Opec’s first cut in eight years pushes FTSE near year highs

Opec members have agreed to cut some production sending oil shares up
Jamali Hasan/AP
Russell Lynch29 September 2016

LONDON’S blue-chip index pushed close to its highs for the year today as the prospect of oil cartel Opec’s first production cut in eight years sent the City rushing to bet on black gold.

Divisions between Saudi Arabia and Iran — which is now free of sanctions and keen to keep pumping oil — had been seen as too wide to bridge at this week’s meeting in Algiers.
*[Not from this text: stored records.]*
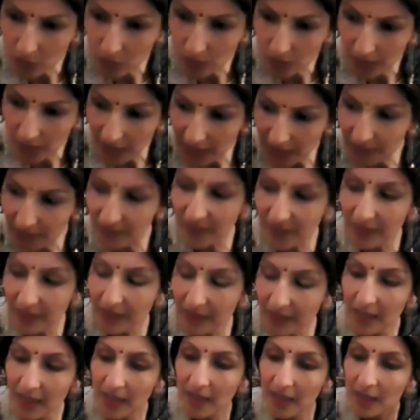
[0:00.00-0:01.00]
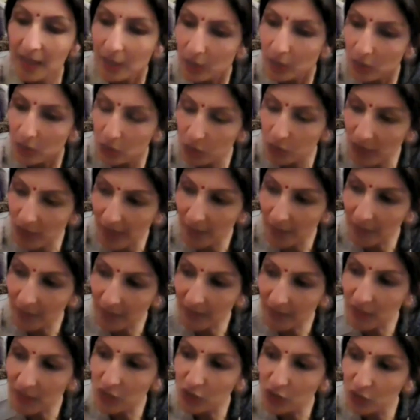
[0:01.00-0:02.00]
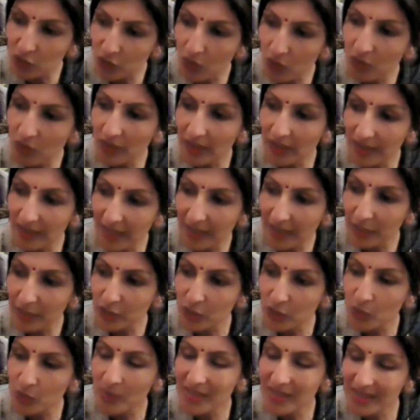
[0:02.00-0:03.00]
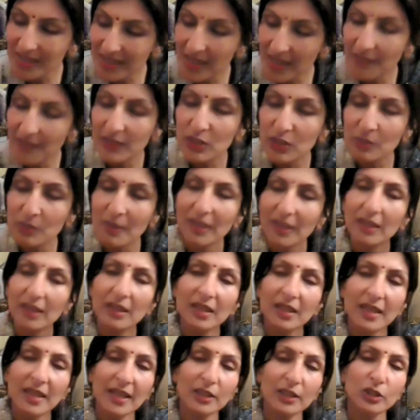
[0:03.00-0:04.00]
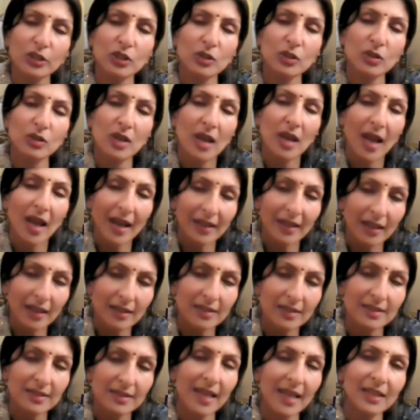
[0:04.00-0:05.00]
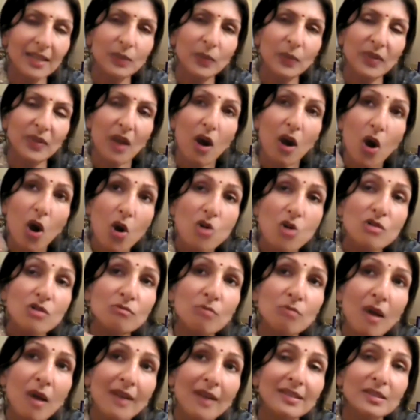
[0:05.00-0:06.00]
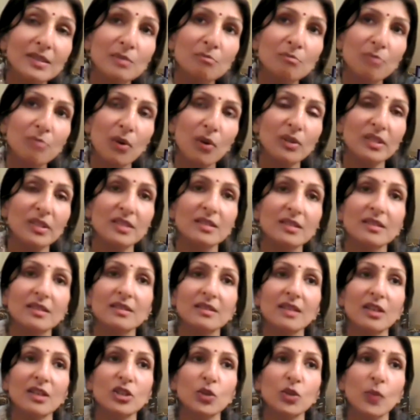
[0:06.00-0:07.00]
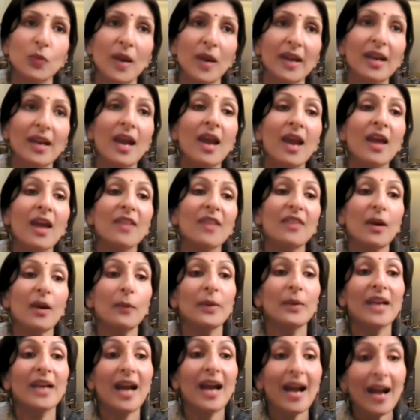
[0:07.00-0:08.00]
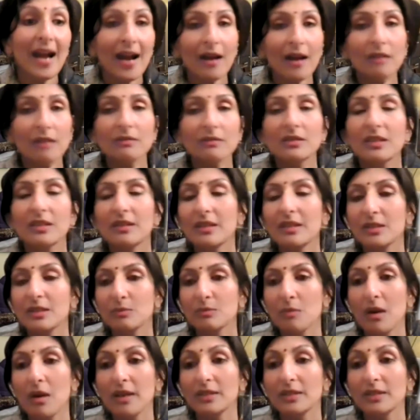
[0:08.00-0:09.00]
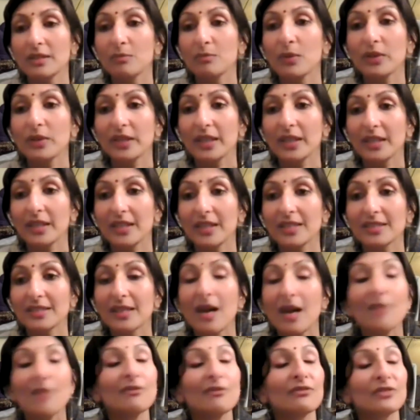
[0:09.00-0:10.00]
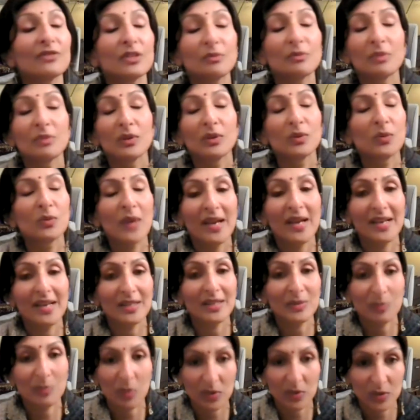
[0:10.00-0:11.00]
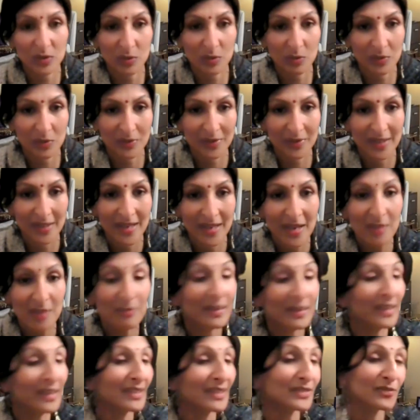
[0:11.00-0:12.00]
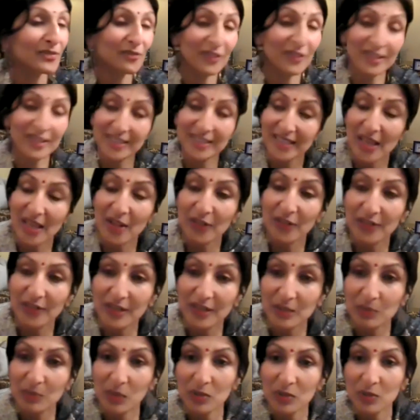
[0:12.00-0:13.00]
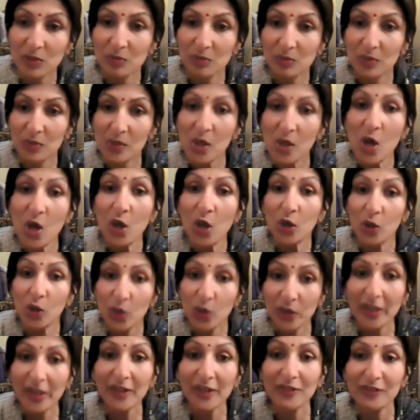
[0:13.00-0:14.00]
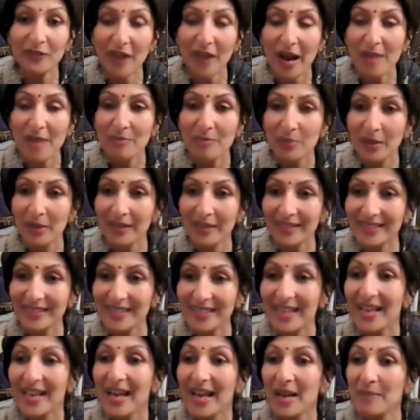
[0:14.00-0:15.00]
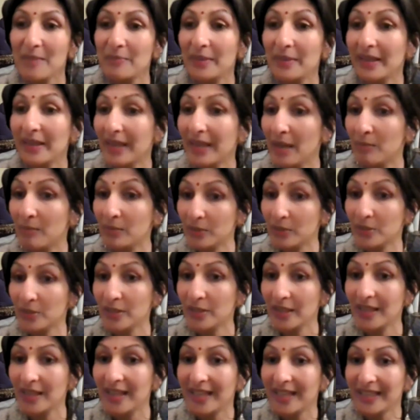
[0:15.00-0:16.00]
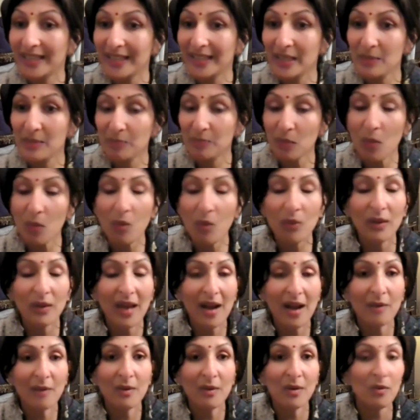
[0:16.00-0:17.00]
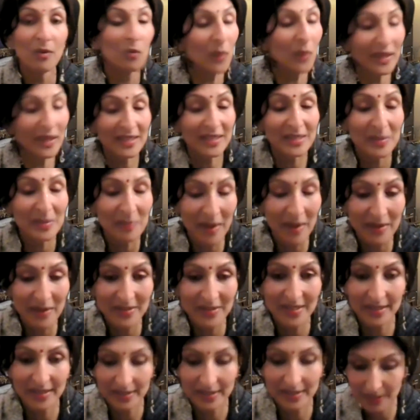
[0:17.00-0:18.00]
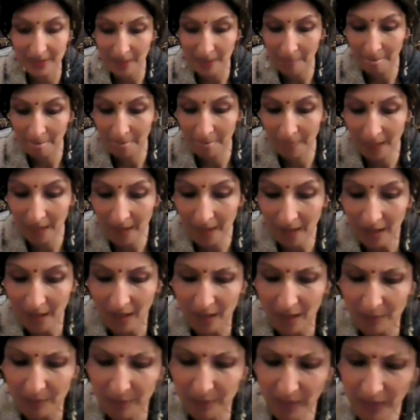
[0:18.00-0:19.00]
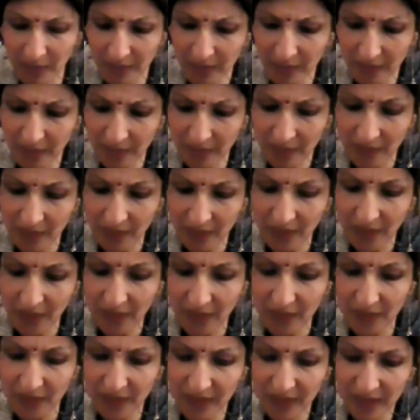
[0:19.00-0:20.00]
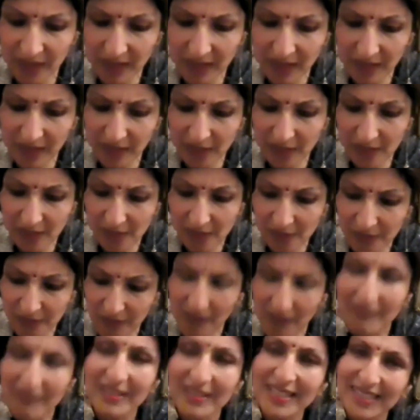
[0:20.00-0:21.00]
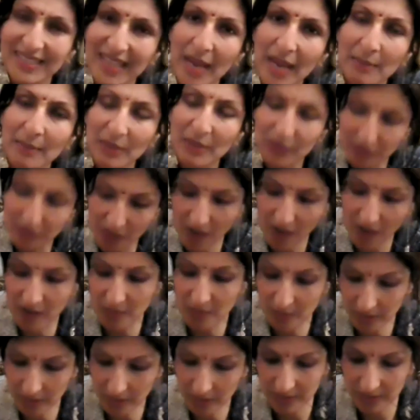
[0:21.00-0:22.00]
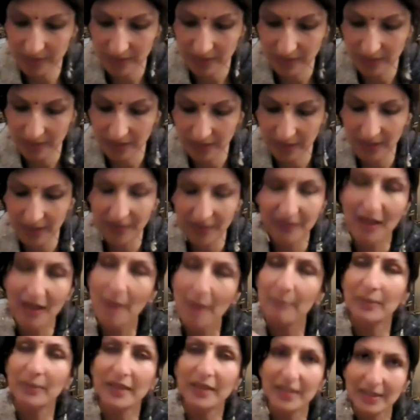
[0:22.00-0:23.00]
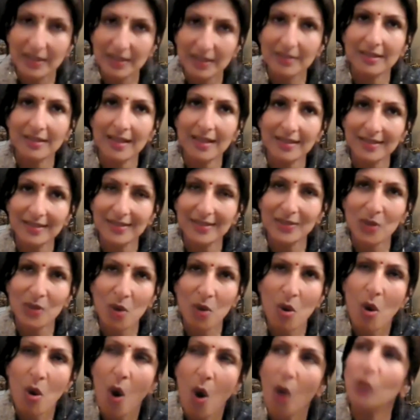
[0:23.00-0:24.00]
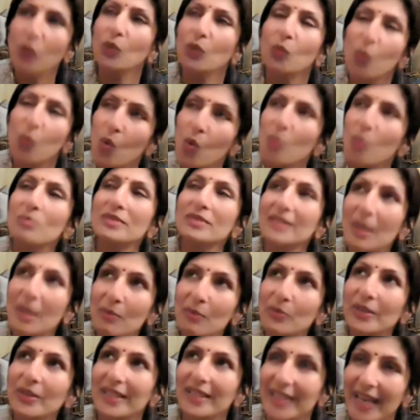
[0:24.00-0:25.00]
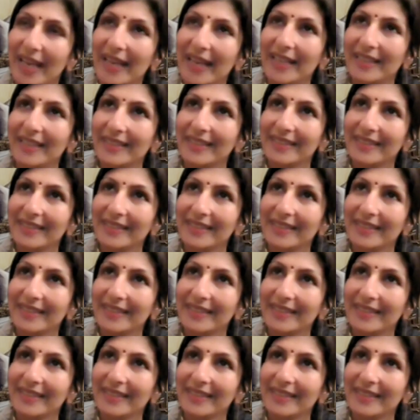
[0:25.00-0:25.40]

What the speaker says: even create a very strong connection or endeavor to make a connection and understanding with our own minds and bodies in such a way that we are housed in this mind and body in as comfortable a way as possible, being as fit and healthy as possible, looking vibrant, and being able to keep all our wits about us. But the very same environment that pleases us on a warm summery day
However, an initial agreement which caught the market off-guard should see output cut to between 32.5 million and 33 million barrels per day from current levels of 33.2 million barrels per day.

Goldman Sachs analysts said the cuts could add as much as $10 a barrel to the oil price.

Although the final agreement has to be made at Opec’s next meeting in Vienna in November, the proposed cut was enough to send Brent crude up more than 5% to above $48 a barrel overnight.

Heavyweights Royal Dutch Shell and BP led the way, up 103p or 5.4% to 1998.5p and 19.45p or 4.5% to 451.7p respectively, helping push the FTSE 100 index more than 1% to 6,922.73, within 20 points of its highest close of the year.

Meanwhile, other stocks that benefited from the Opec dividend included Tullow Oil which rose 7%, as well as oil and gas engineers Amec Foster Wheeler, Wood Group and Weir, which all enjoyed gains of up to 8%.

Opec is due to meet in Vienna at the end of November this year.